The rules governing procedures used at these labs to safeguard workers and the public are necessarily based on what is known about the organisms and agents being studied. But emerging technologies are allowing ever-easier genetic manipulations. The results of these manipulations are generally unpredictable. An organism that is only mildly virulent could become much more dangerous without warning and much harder to contain.
A recent nearby example of unrecognized risk, and thus potentially insufficient biosafety procedures, was the death of University of Chicago Professor Malcolm J. Casadaban on September 13, 2009. According to the Chicago Sun-Times:
An initial autopsy showed that Casadaban ‘showed no obvious cause of death’ except for the presence of the weakened strain of the plague bacteria Yersinia pestis in his blood, the U. of C. Medical Center said in a statement. …The proliferation of BSL-3 labs (and even more alarming, BSL-4 labs) means that more pools of deadly organisms are being maintained in more locations around the county. Probability makes it inevitable that more accidents will occur. As these labs are built and put into operation, more disease-causing organisms are being mailed around the world.
Because this form of the bacteria is not known to cause problems in healthy people, special safety procedures are not required to handle it, said Dr. Kenneth Alexander, a virologist and chief of pediatric infections at the U. of C. Medical Center. …
Two key questions in Casadaban's death will be whether there was anything different about the strain of bacteria he was handling and whether Casadaban had any underlying conditions that may have made him more susceptible to infection…”. (Monifa Thomas. “Plague researcher dies of infection: Autopsy shows weakened strain of bacteria in blood of U. of C. prof -- officials say no public health threat.”)
A recent near miss was the discovery that tissues taken from pigs who had died in Vietnam of a suspected outbreak of “blue ear disease” (PPRSV, or Porcine Reproductive and Respiratory Syndrome Virus), were sent to Plum Island, the BSL-3 federal laboratory near Long Island, New York. There appears to be some controversy as to whether blue ear disease should be studied in a BSL-2 or BSL-3 laboratory.
It turns out that the pigs didn’t die of blue ear. They died of Ebola. Fortunately for everyone involved, it was the benign-to-humans strain known as Reston Ebola, but this was just dumb luck. (See: Jennifer Landes. "Move Over Swine Flu, Ebola’s Back: Porcine discovery rouses moribund Plum Island." The East Hampton Star. July 16, 2009.)

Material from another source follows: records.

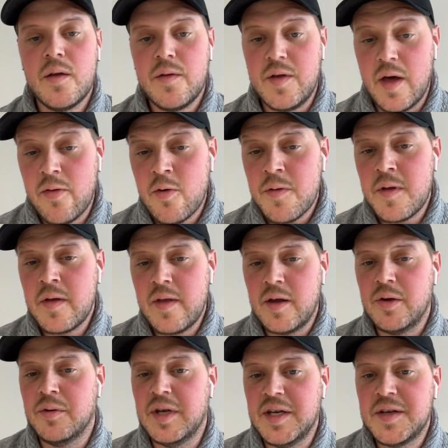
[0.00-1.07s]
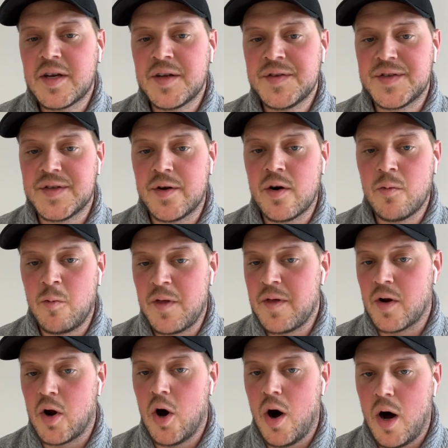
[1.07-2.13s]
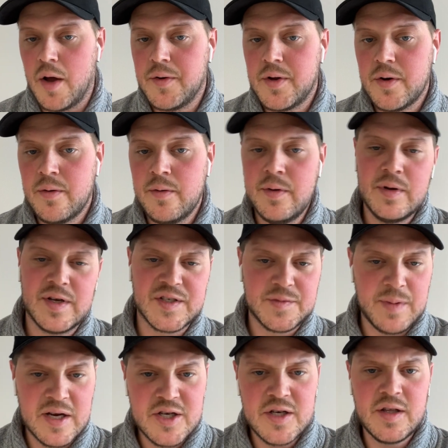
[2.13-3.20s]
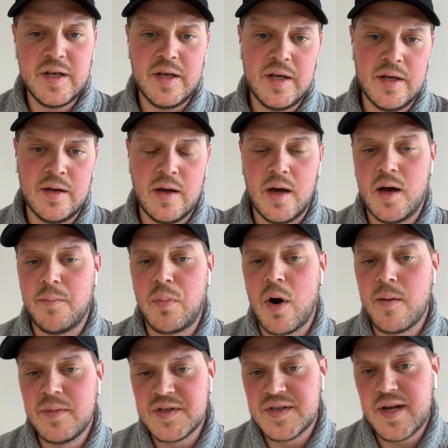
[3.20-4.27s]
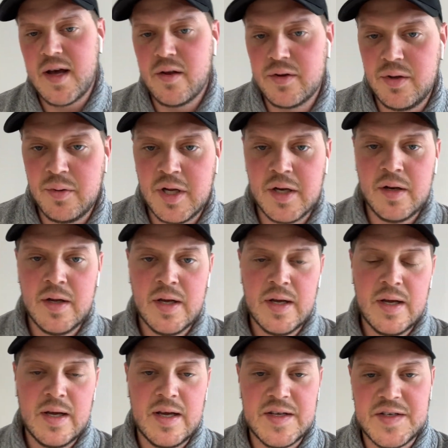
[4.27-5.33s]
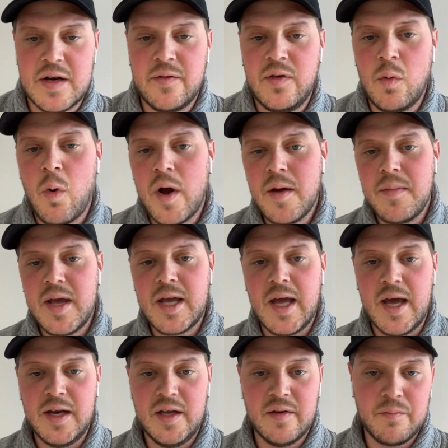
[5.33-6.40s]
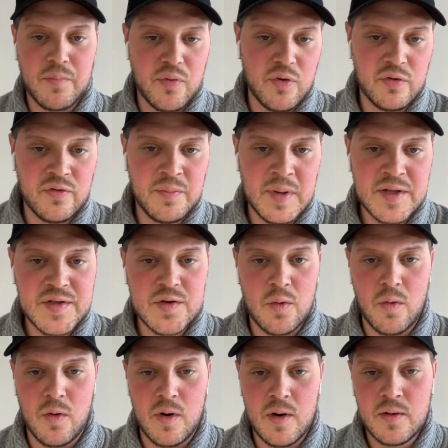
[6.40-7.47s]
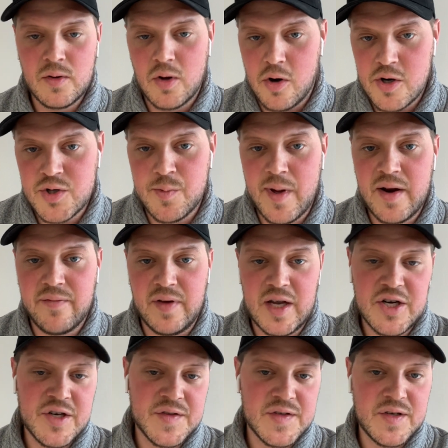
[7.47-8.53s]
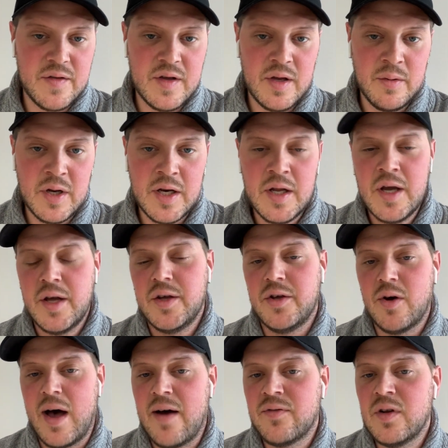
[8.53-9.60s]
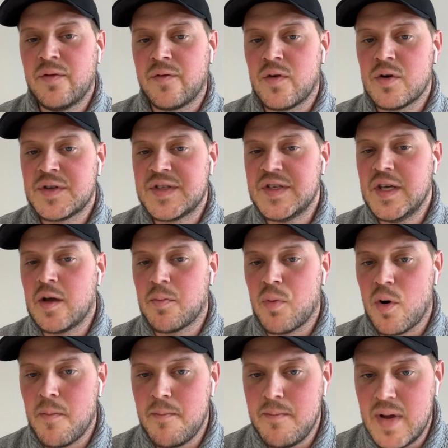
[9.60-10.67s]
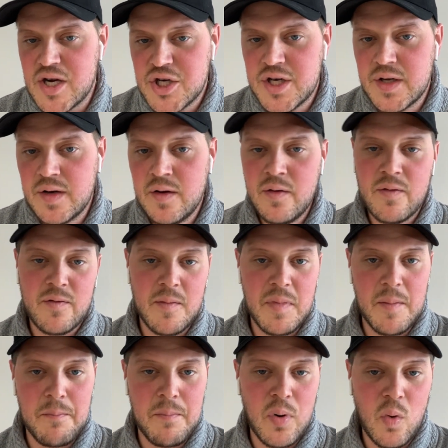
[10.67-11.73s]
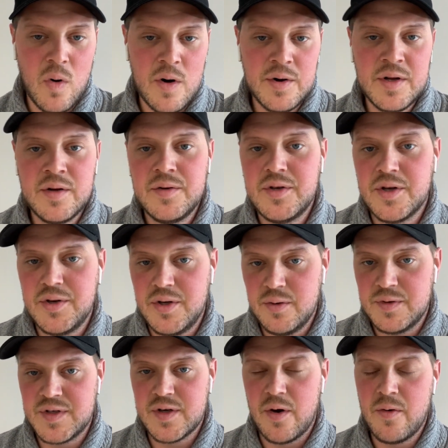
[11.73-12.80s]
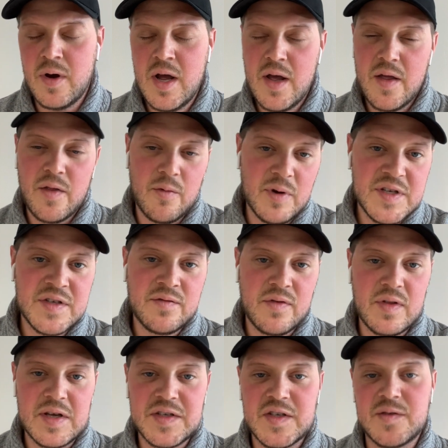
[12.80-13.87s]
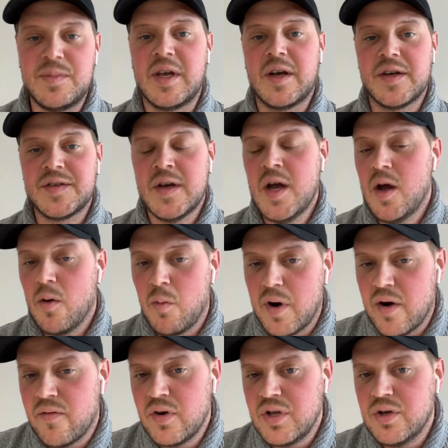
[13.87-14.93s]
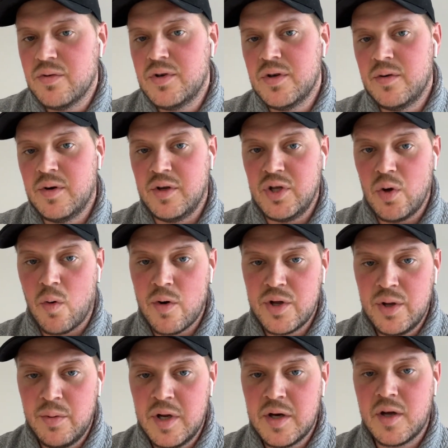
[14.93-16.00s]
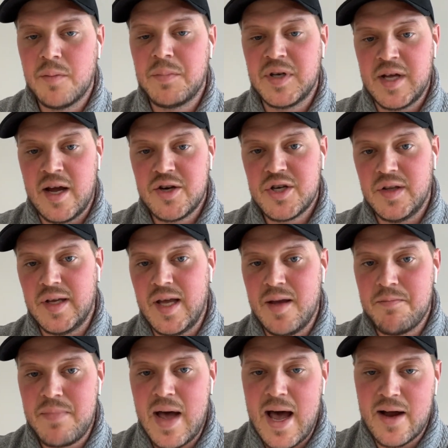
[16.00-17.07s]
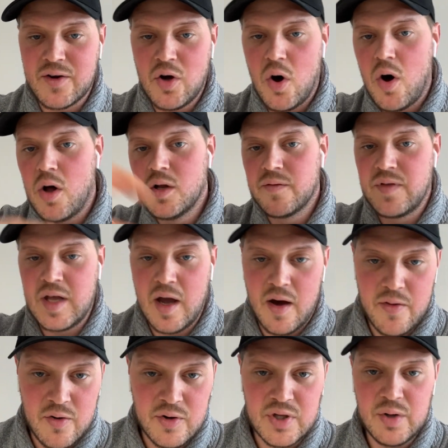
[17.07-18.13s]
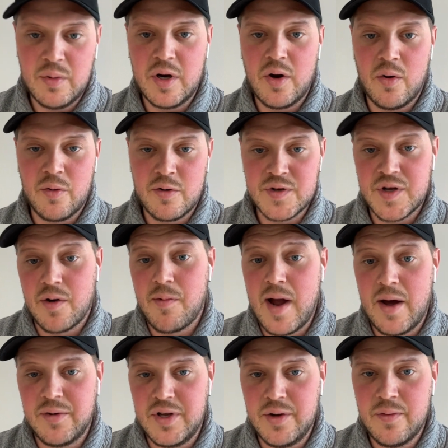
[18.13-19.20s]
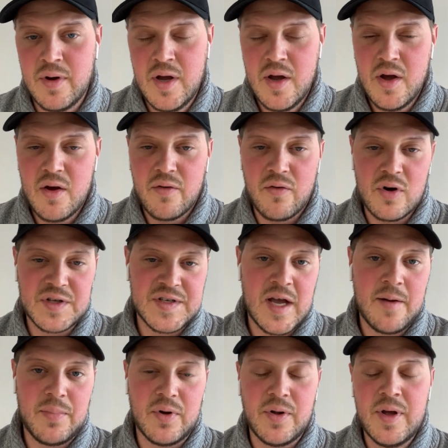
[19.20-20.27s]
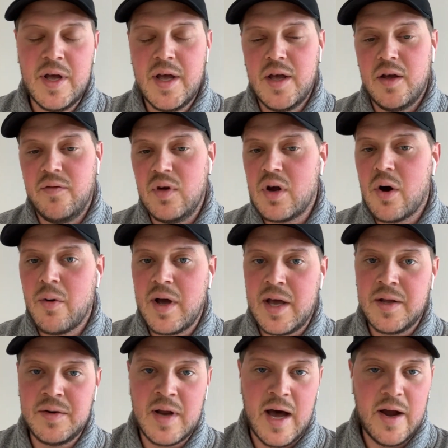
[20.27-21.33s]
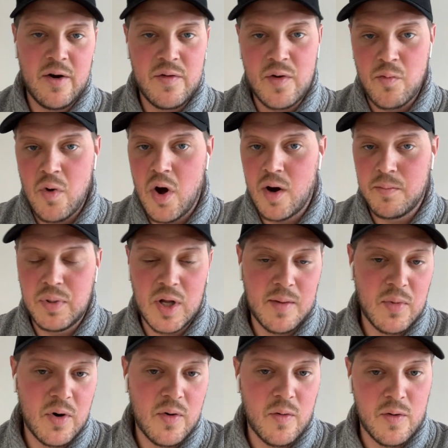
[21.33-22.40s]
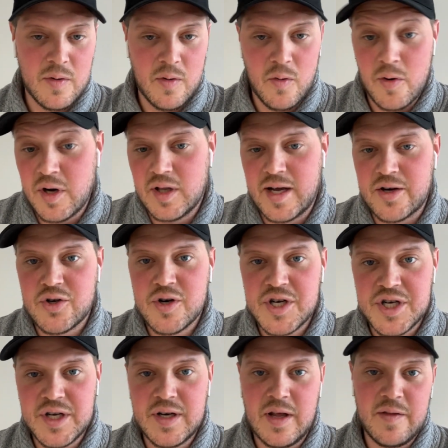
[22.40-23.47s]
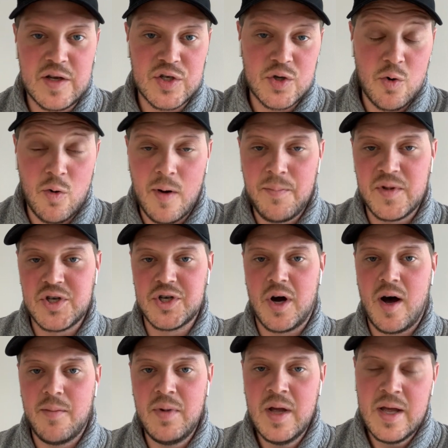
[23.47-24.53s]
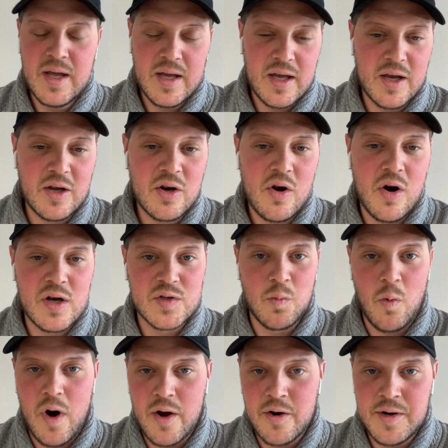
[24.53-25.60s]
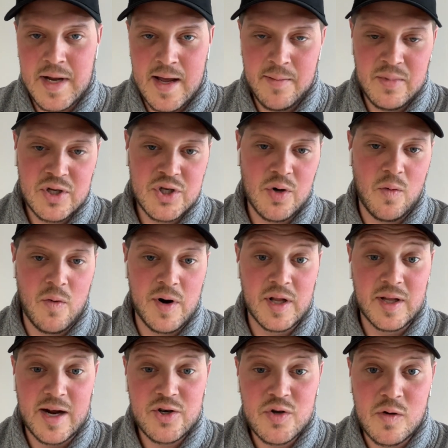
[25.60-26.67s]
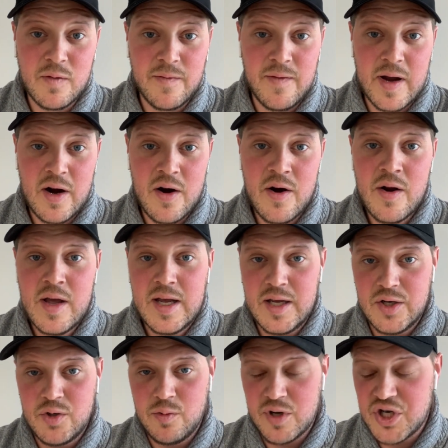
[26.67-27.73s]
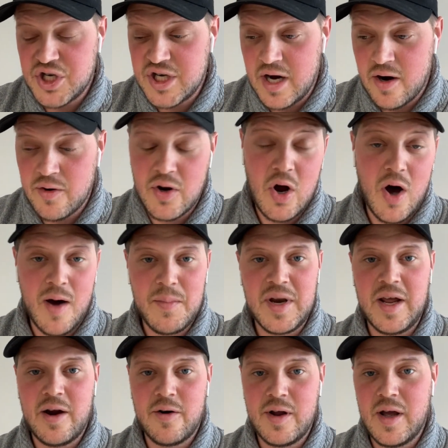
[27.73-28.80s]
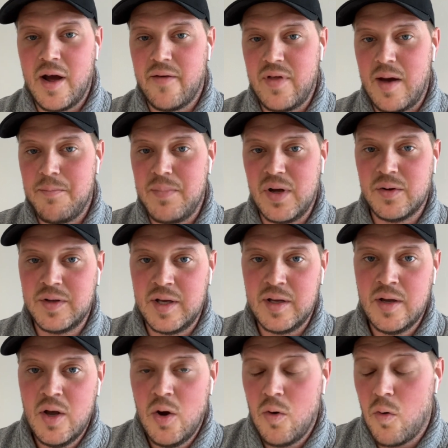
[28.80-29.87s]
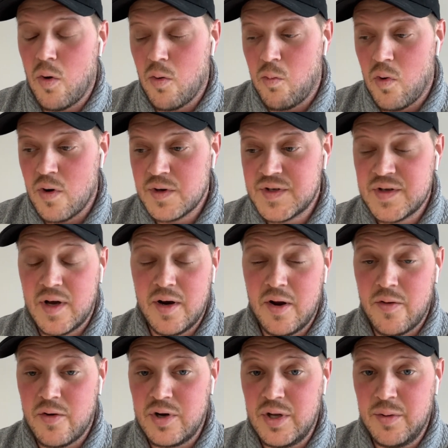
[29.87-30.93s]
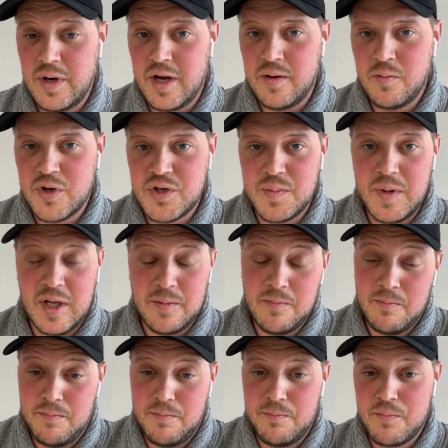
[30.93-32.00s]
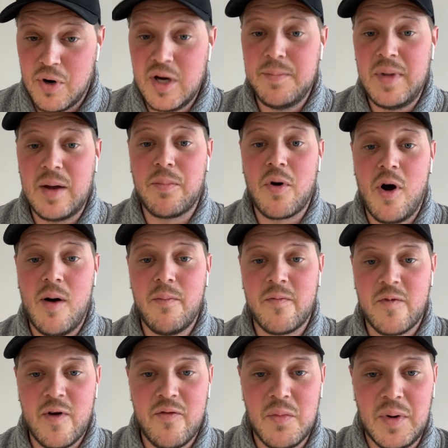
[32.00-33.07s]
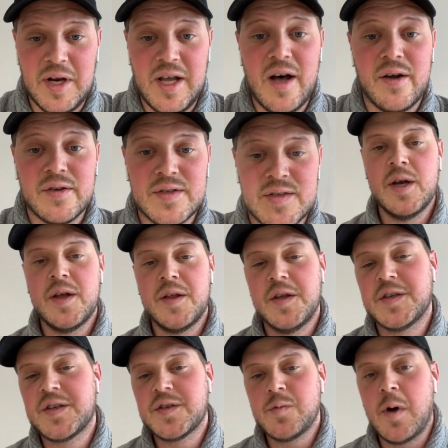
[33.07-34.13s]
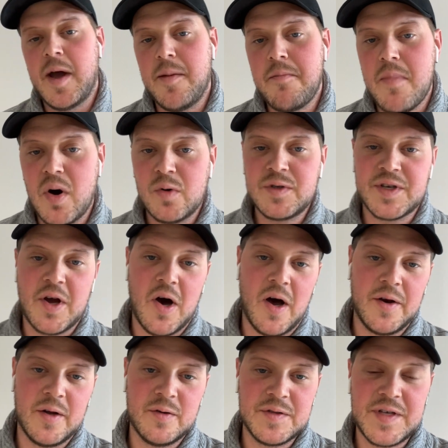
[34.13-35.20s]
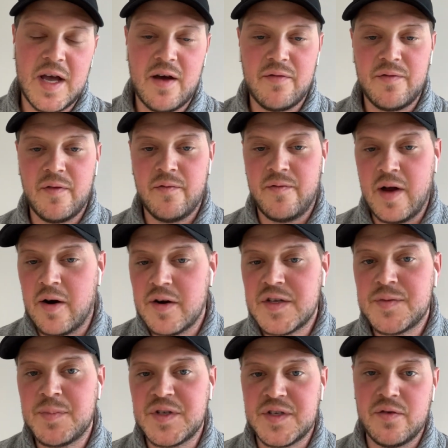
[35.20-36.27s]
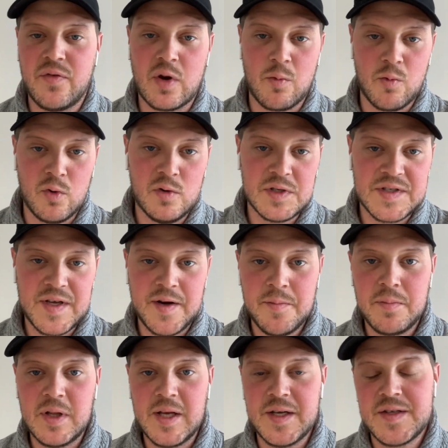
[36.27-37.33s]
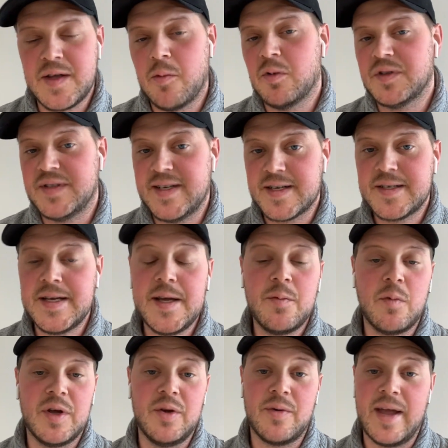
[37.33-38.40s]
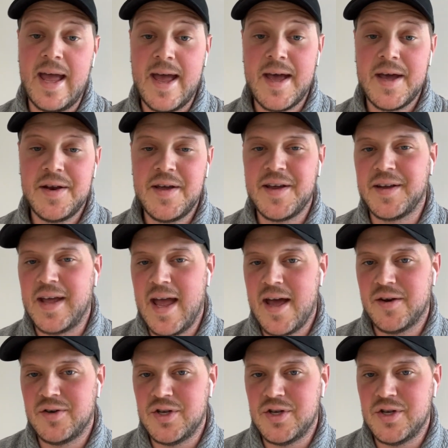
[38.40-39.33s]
The other thing that you need to consider with a condo, especially apartment style unit, is that if you want to make any improvements or large renovations to the unit, you'll have to first seek permission from the board to do so. The reason for this is because whatever you do to your unit could potentially impact all of the other unit owners around you. For example, if you go ahead and hire the wrong plumber or an electrician and they screw up the job, it could cause water damage or an electrical fire into a shared common area of that building, or worse, another unit, which would be pretty big problem for everybody else. This is why most condos have very specific rules set in place that will dictate what you can and can't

And finally, though I alluded to it in the Isthmus, the human factor may be the greatest risk of all, and not just human error. Sometime in the first few days of September 2009, lab assistant Raymond Clark III apparently murdered 24-year-old vivisector Annie Le and hid her body in a wall cavity in a lab complex at Yale University. Why he did this, assuming he did, hardly matters. The real concern is that someone with access to a high security lab was willing to commit murder.
According to one article, “Access to the basement area where her corpse was found is restricted to certain specially authorized individuals who must use their Yale identification cards to access the floor.”
What if Clark had worked in a BSL-3 lab tending mice being infected with SARS or one of the other dangerous diseases studied in these labs? What if he had gotten angry with city officials instead of a co-worker? Would he have tried to unleash the plague in City Hall, or on the bus?
It is clear is that the risk of these diseases being accidentally or intentionally released into the community increases along with the proliferation of these labs. Given UW-Madison’s history of violating NIH and CDC regulations governing biosafety, the university’s history of lying to the public, of ignoring state laws, and their erroneous evaluation of the biohazard risks associated with these labs, it makes absolutely no sense to allow them to keep building and operating these potentially deadly facilities.